ATHENA-1 supports the rationale for sequential add-on therapy when response to PDE5i monotherapy is inadequate.

Comparisons to other studies reveal important distinctions. Some trials adding ERAs to sildenafil have shown mixed results, potentially due to drug-drug interactions or trial design limitations. The tadalafil-ambrisentan combination appears pharmacologically harmonious.

The broader lesson is strategic personalization. Rather than reflexively switching therapies, clinicians can build upon existing benefit. In patients stable on tadalafil but insufficiently improved, adding ambrisentan represents a logical next step.

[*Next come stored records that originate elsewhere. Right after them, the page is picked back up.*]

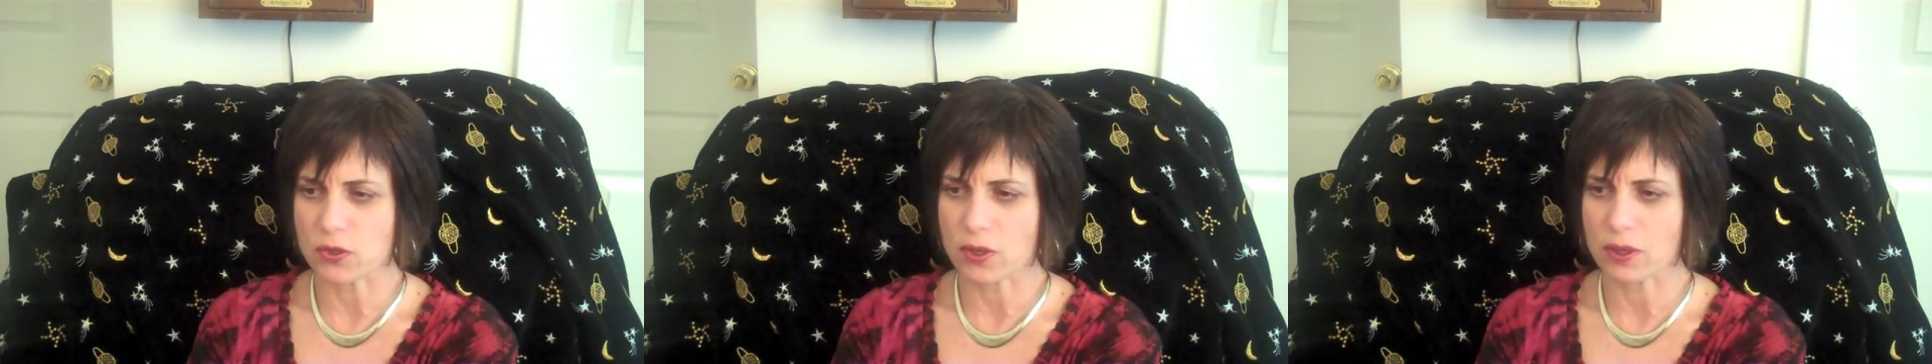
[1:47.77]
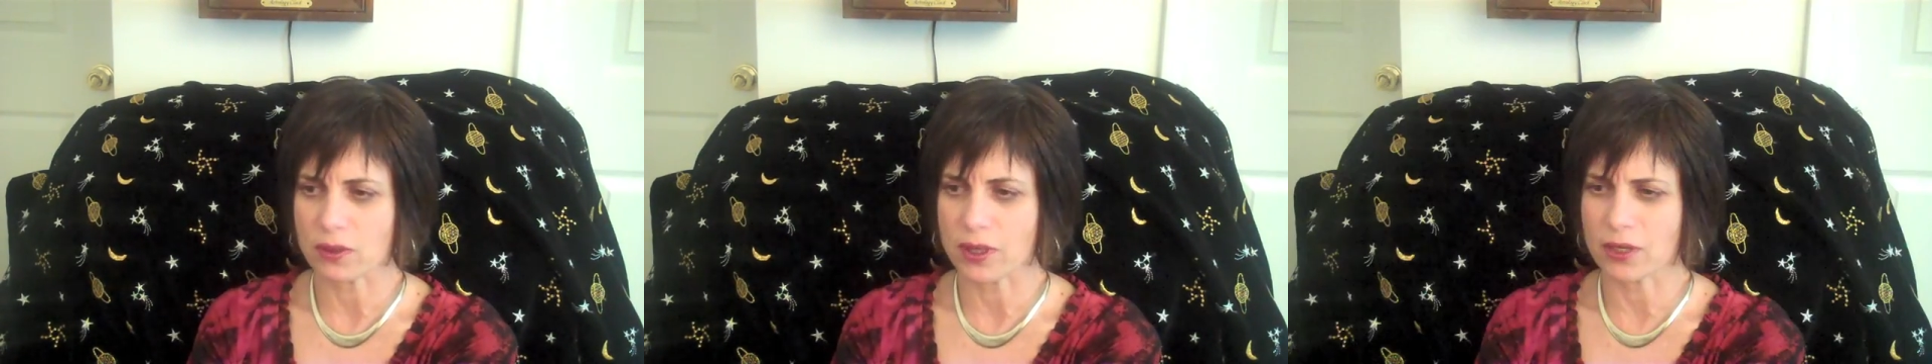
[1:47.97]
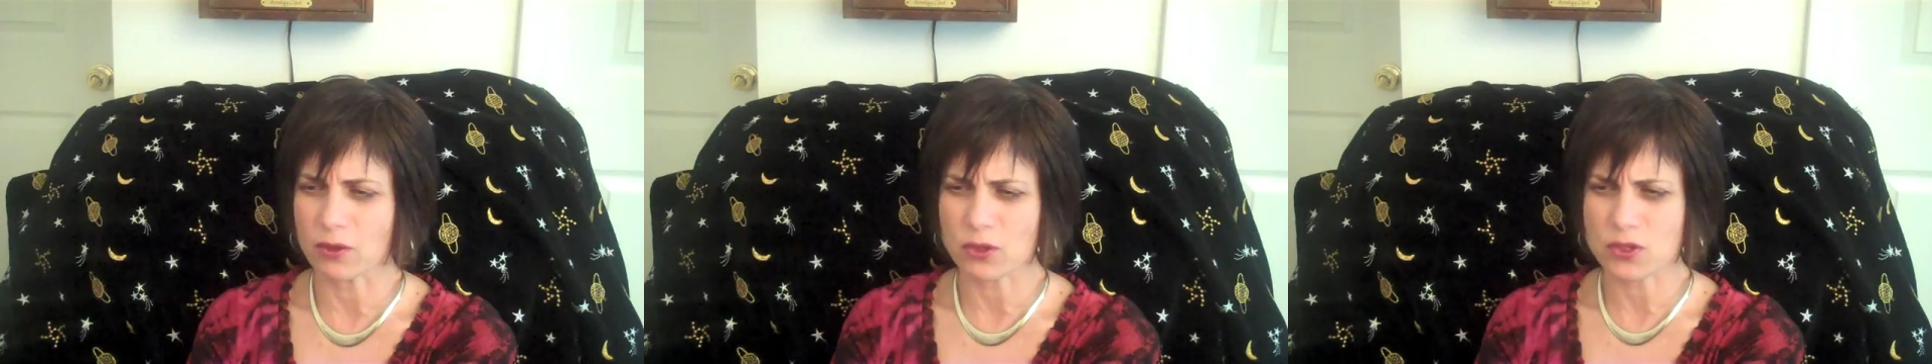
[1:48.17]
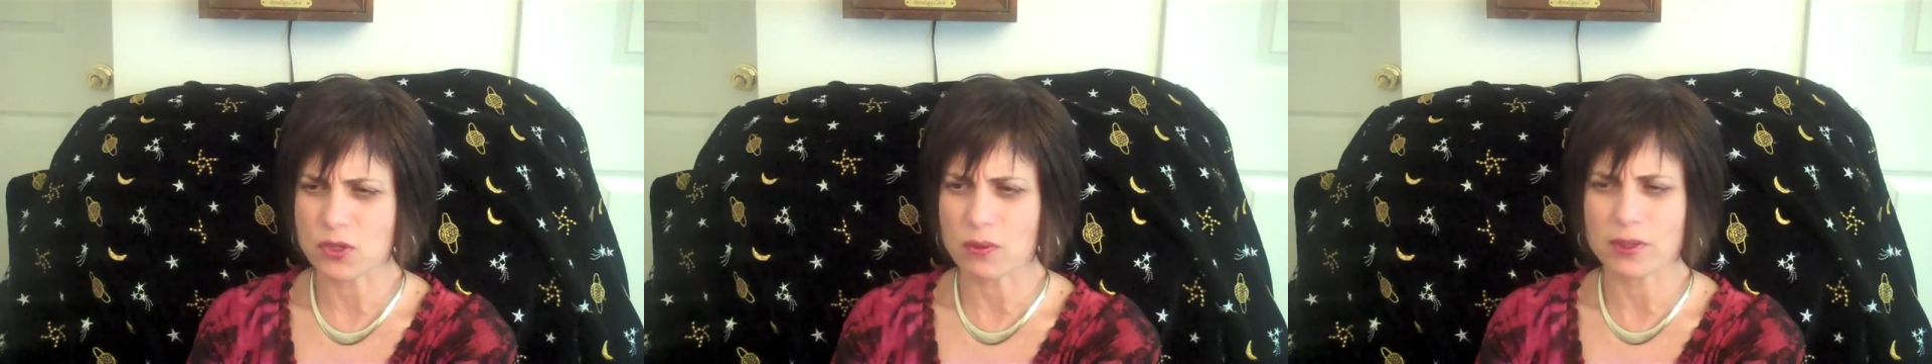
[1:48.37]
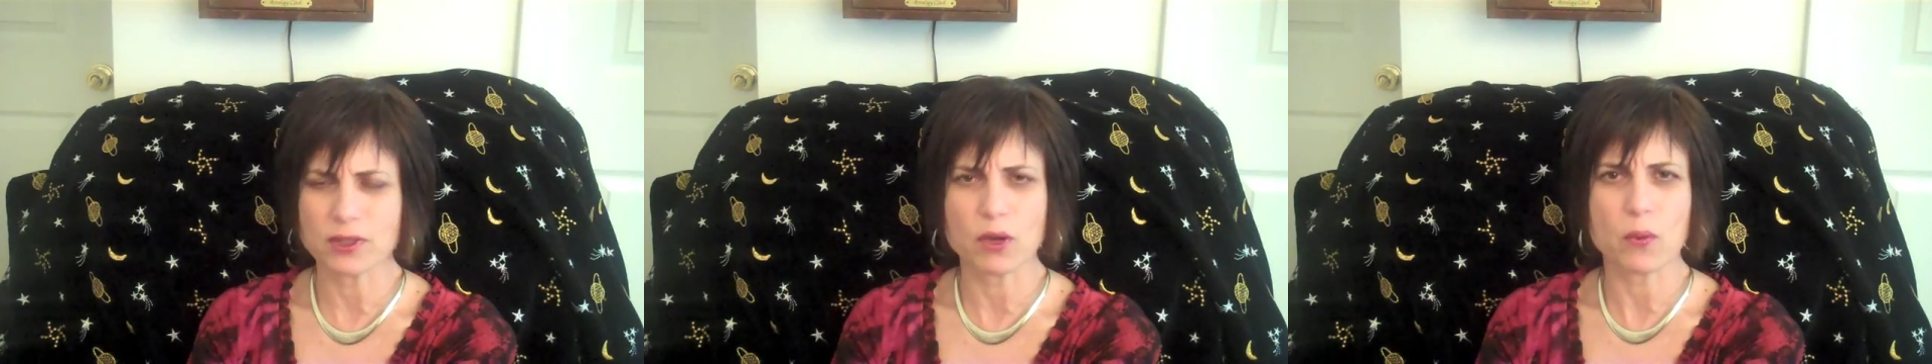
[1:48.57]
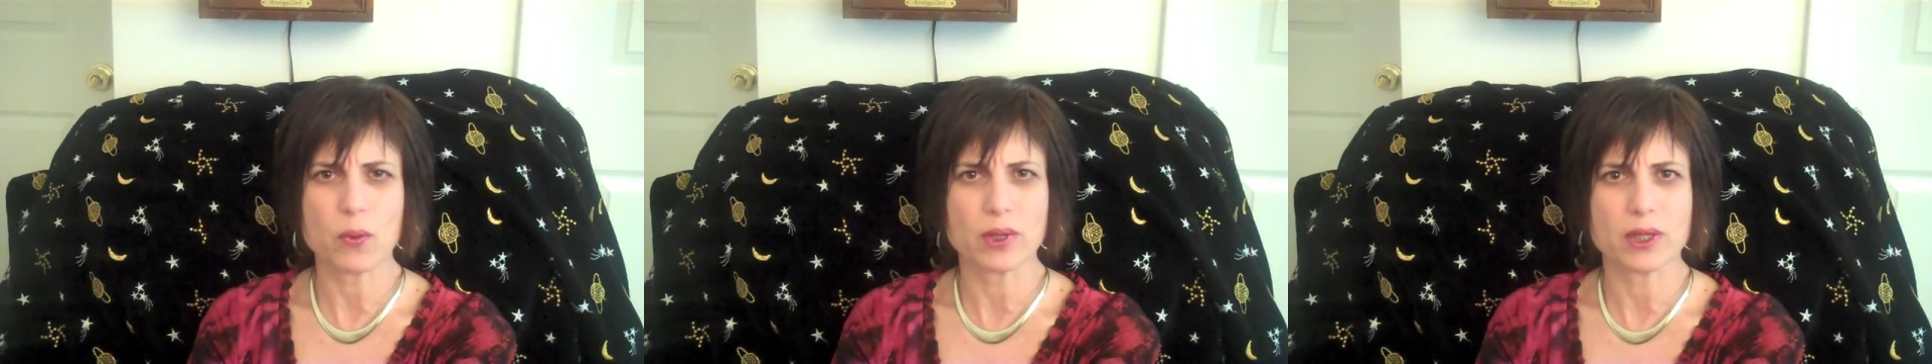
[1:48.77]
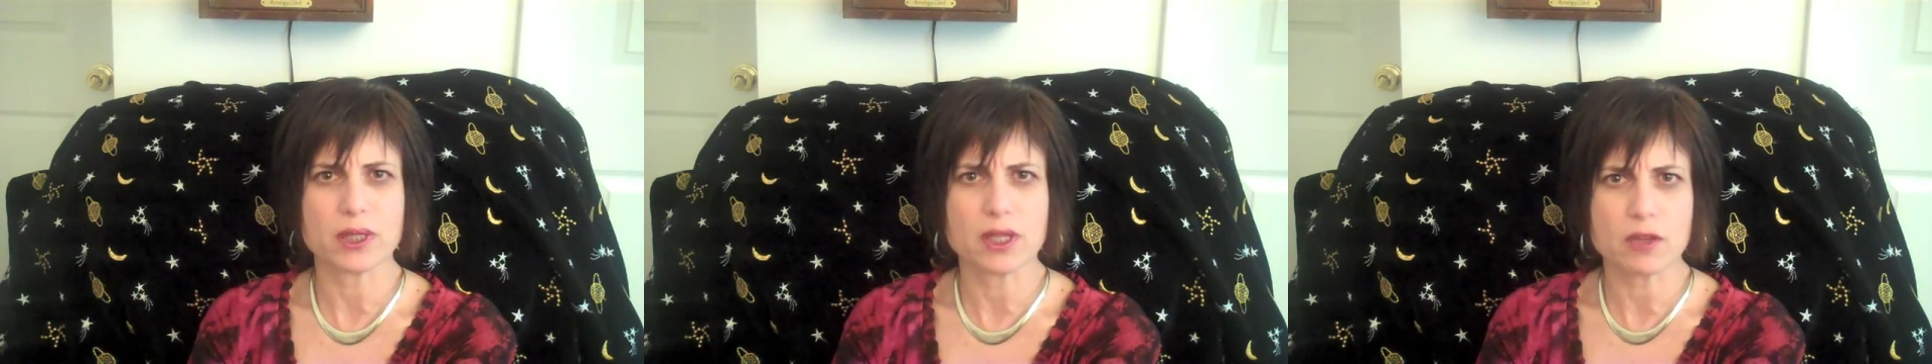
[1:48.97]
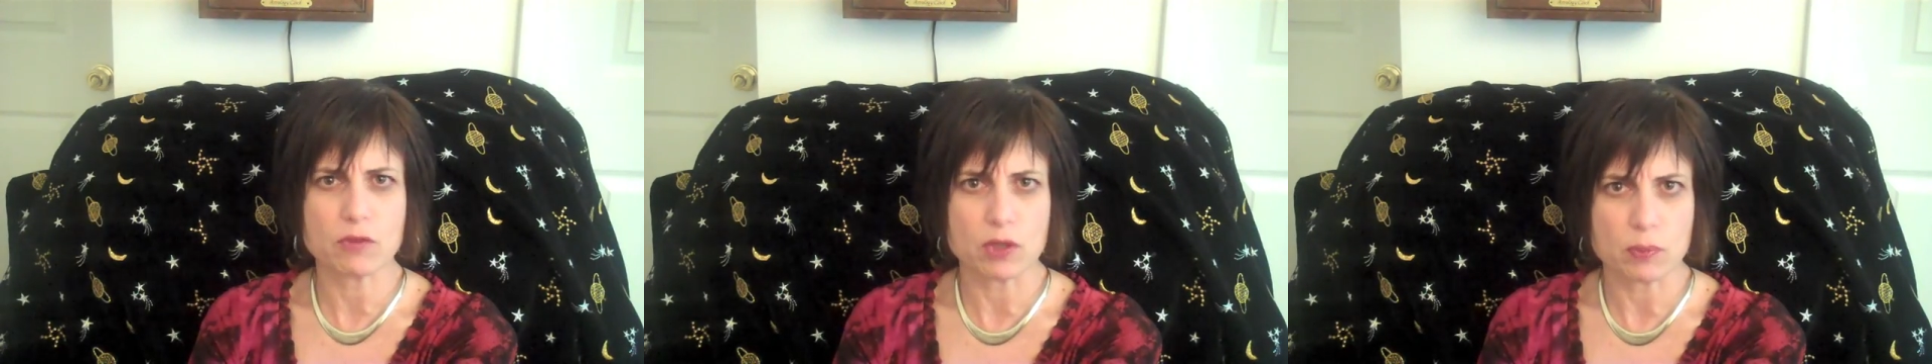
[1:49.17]
So, and also I don't want to
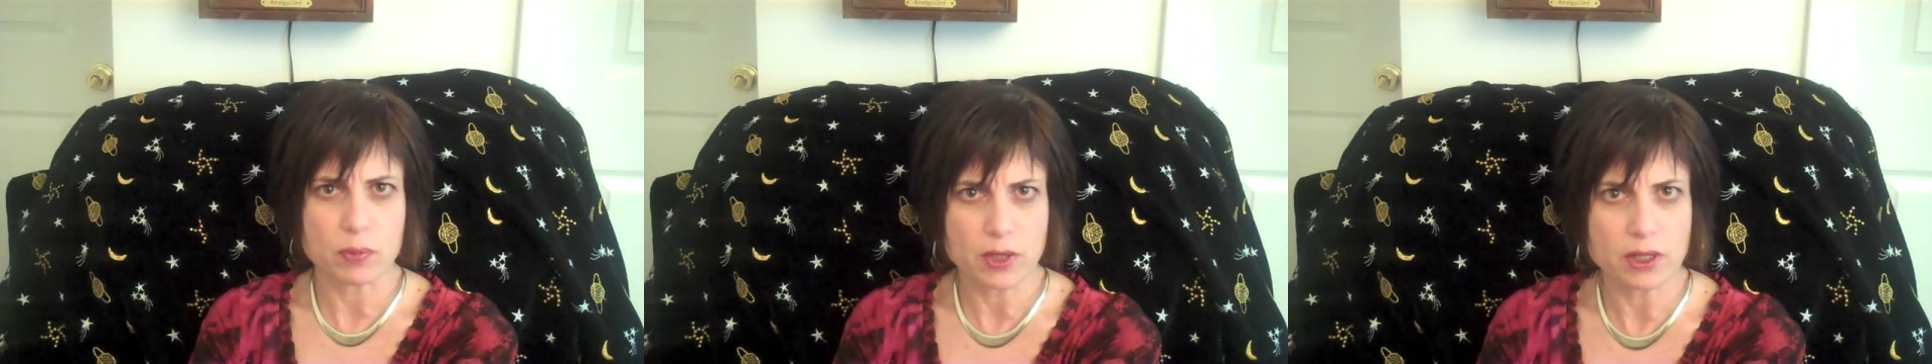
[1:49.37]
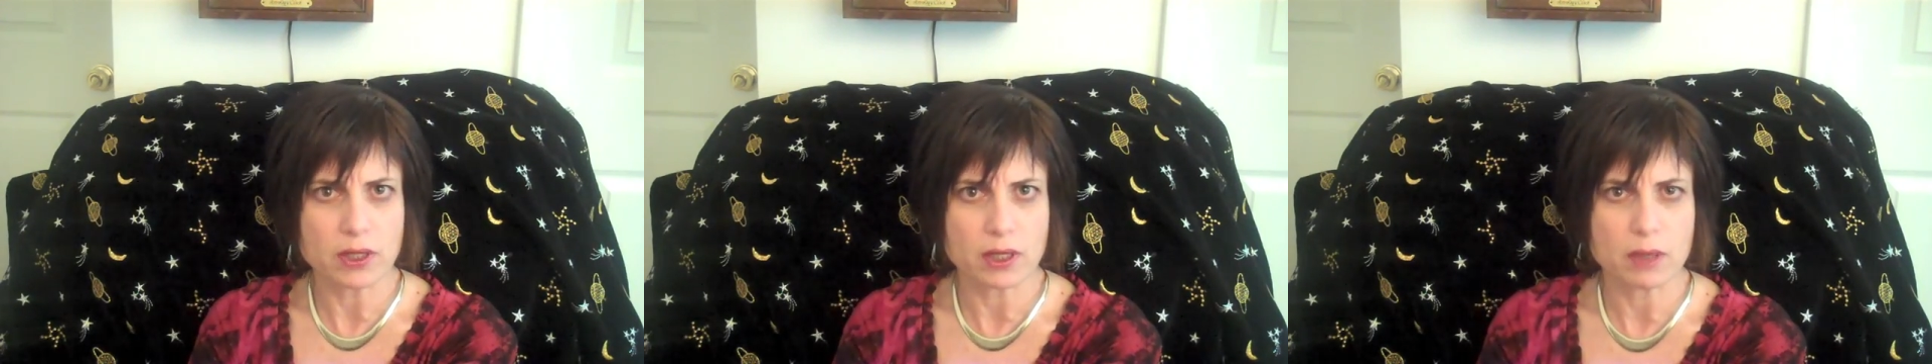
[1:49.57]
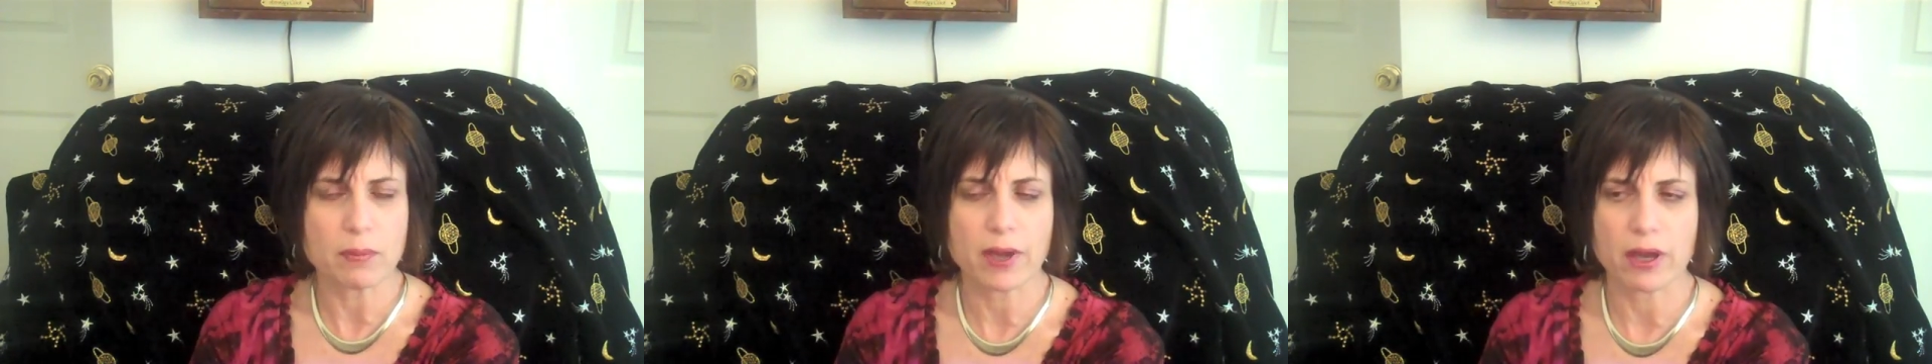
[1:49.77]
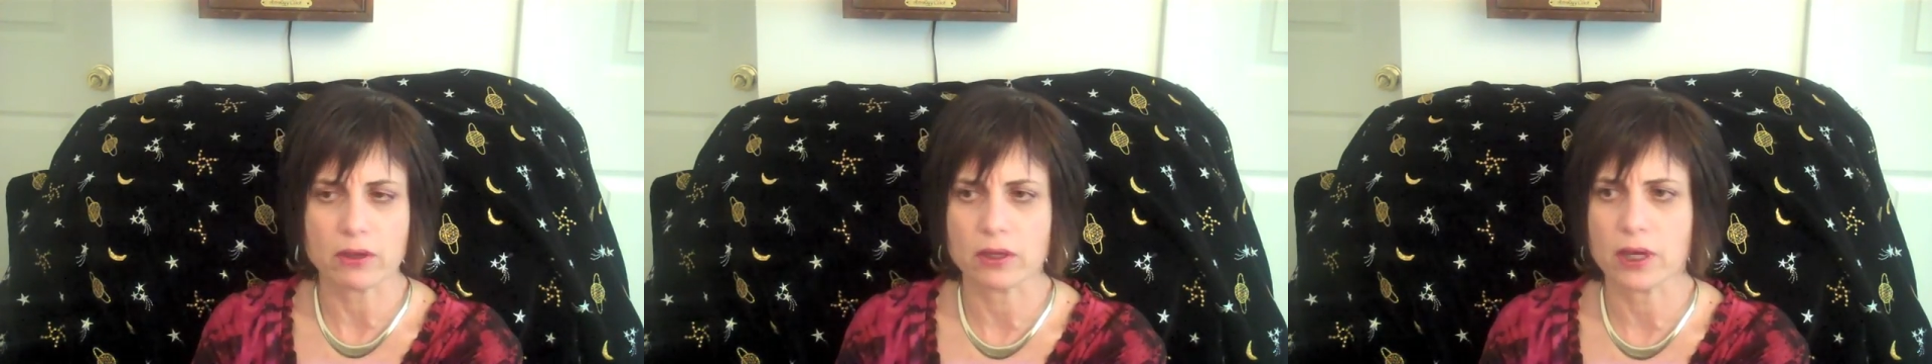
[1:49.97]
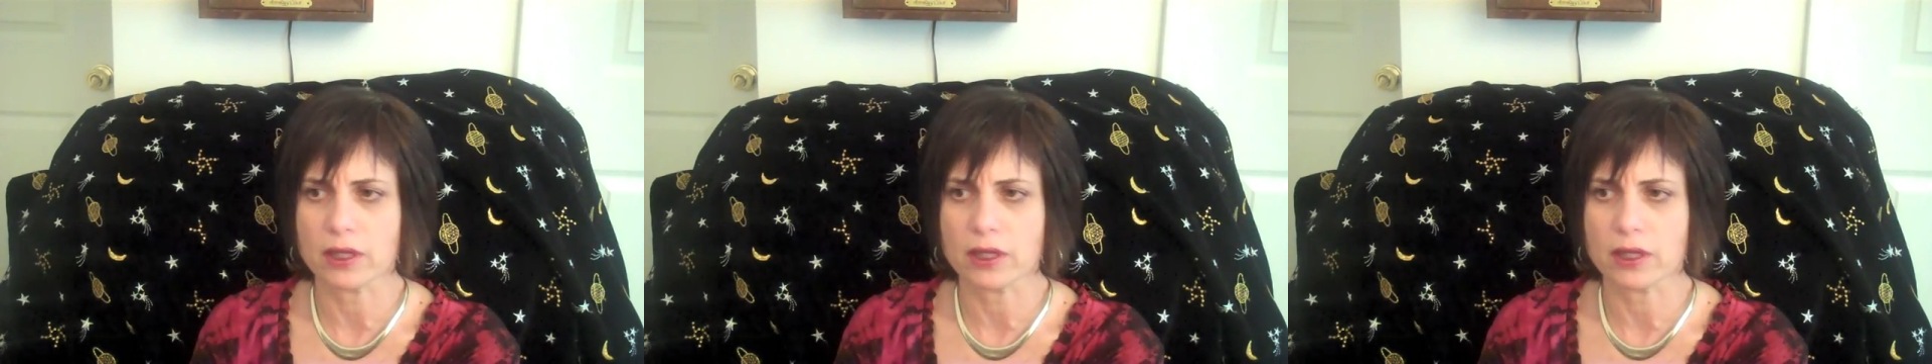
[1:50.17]
give an opinion about it.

Clinical Implications and Practical Application

For clinicians managing PAH, several practical conclusions emerge:

  1. Persistent WHO functional class III symptoms despite optimized PDE5i therapy warrant reassessment.
  2. Sequential addition of ambrisentan can meaningfully reduce PVR and improve cardiac index.
  3. Biomarker reductions reinforce physiological improvement.
  4. Tadalafil remains an important backbone therapy within combination regimens.

The decision to escalate therapy should consider symptom burden, hemodynamic parameters, biomarker trends, and patient preference. However, the evidence supports proactive escalation rather than therapeutic inertia.

There is a subtle but important message here: stability is not necessarily success. If PVR remains elevated and functional limitation persists, further optimization is justified.

Conclusion

Pulmonary arterial hypertension demands strategic, pathway-targeted intervention. While PDE5 inhibitors such as tadalafil provide essential benefit through nitric oxide pathway enhancement, monotherapy is not always sufficient.

The ATHENA-1 study demonstrates that adding ambrisentan to background PDE5i therapy yields significant hemodynamic, functional, and biomarker improvements in patients with suboptimal response. The reductions in pulmonary vascular resistance, increases in cardiac index, and decreases in NT-proBNP collectively support the physiological and clinical validity of sequential combination therapy.

In modern PAH management, escalation should be guided by data, not hesitation. When monotherapy plateaus, thoughtful combination therapy offers a path forward.

FAQ

1. When should ambrisentan be added to tadalafil in PAH?

Ambrisentan may be added when a patient on stable tadalafil (or another PDE5 inhibitor) remains symptomatic, particularly in WHO functional class III with persistently elevated pulmonary vascular resistance. Sequential add-on therapy is appropriate when response to monotherapy is inadequate.

2. Does combination therapy improve survival?

While ATHENA-1 was not powered to definitively assess mortality, improvements in cardiac index and PVR are associated with better long-term outcomes in registry analyses. Combination therapy reduces markers linked to disease progression.

3. Is the combination of tadalafil and ambrisentan safe?

Yes. The combination is generally well tolerated, with predictable adverse effects such as headache and peripheral edema. Pharmacokinetic studies demonstrate no clinically significant interaction between tadalafil and ambrisentan.